Heathcliff’s race is kept intentionally ambiguous so as to make his character’s metaphor universal for colonized peoples. He is described by Mrs. Linton as “‘exactly like the son of the fortune-teller, that stole my tame pheasant'” (3), indicating he is probably a gypsy. In Heathcliff’s racial features and dark complexion, the Lintons “read his nature and his destiny, and they find in it a license to punish him for crimes of property putatively committed by others of similar appearance” (5), thus making him into a convenient servant for them.
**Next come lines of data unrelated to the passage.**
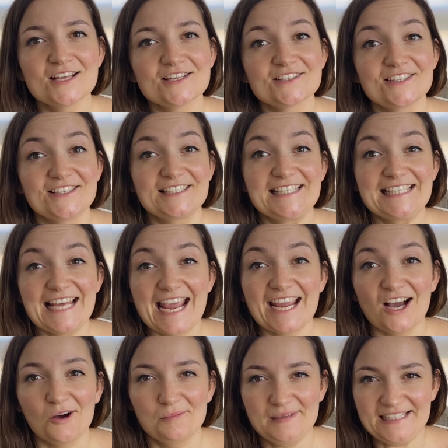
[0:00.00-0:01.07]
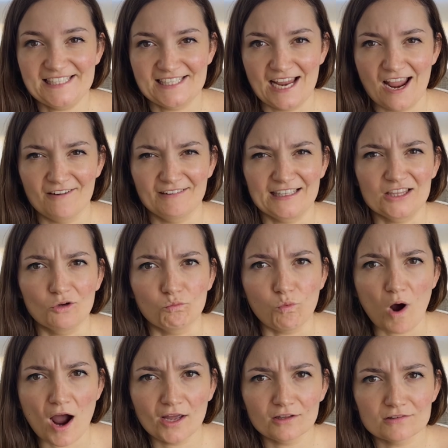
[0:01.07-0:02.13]
So today I'll be sharing the
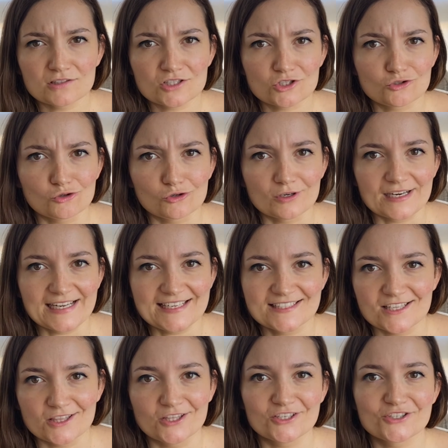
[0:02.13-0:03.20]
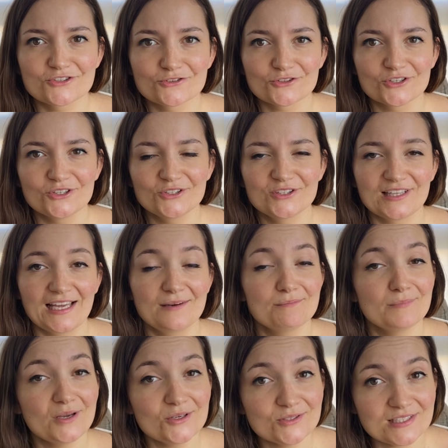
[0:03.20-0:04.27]
wild stories, the truth, and
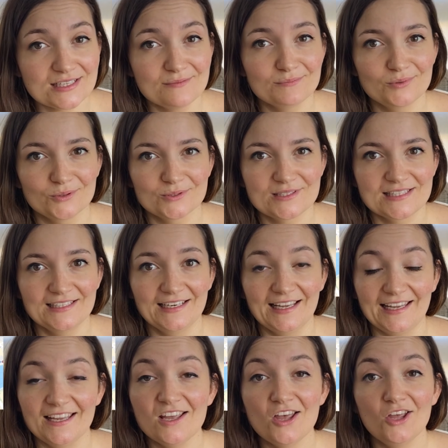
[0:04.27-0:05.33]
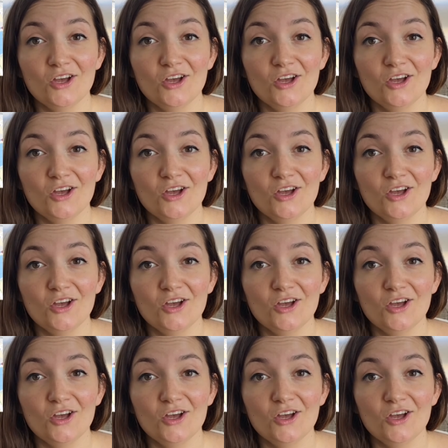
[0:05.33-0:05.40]
most importantly,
A crisis in the economic base of the Linton farm caused by Heathcliff’s appearance thus gives rise, in a reductive sense, to an essentially imperialist superstructure.
Unfortunately, as has been said before, the novel fails to carry through the portrayal the threatening collective energy of the slave workers of the West Indies, India, Africa and other British colonies of the time. “Read as a discontented worker, Heathcliff does not behave in a particularly dangerous manner. He does not form alliances with other workers (Nelly, Joseph, or Michael, for example), as the middle class most feared discontented laborers would. Instead, Heathcliff simply makes an […] individualistic rags-to-riches plot, a plot that in fact reinforces the values of capitalism” (5). Just as both Catherine and Heathcliff failed to achieve any sort of revolutionary solution to their situations, so does Bronte fail to envision a truly revolutionary way for oppressed nationalities to rise against their masters in a direct way without simply integrating.
Instead of an easily-resolvable myth, Wuthering Heights is a novel that portrays a myth of a much darker, sweeter color-it is realist in the sense that it offers a realistic copy of the social conflicts within the culture and the European dialectic paradox between proletarian and bourgeois ideologies.
Works cited:
1) Eagleton, Terry. Myths of Power: A Marxist Study of the Brontes. Palgrave Macmillan, 2005.
2) Marx, Karl. Wage Labour and Capital. Peking, PRC: Foreign Languages Press, 1978.
3) Bronte, Emily. Wuthering Heights. 4th Edition. New York: W. W. Norton & Company Inc., 1991.
4) Eagleton, Terry. Heathcliff and the Great Hunger. New York: Verso, 1995.
5) Meyer, Susan. Imperialism At Home: Race and Victorian Women’s Fiction. Cornell University Press, 1996.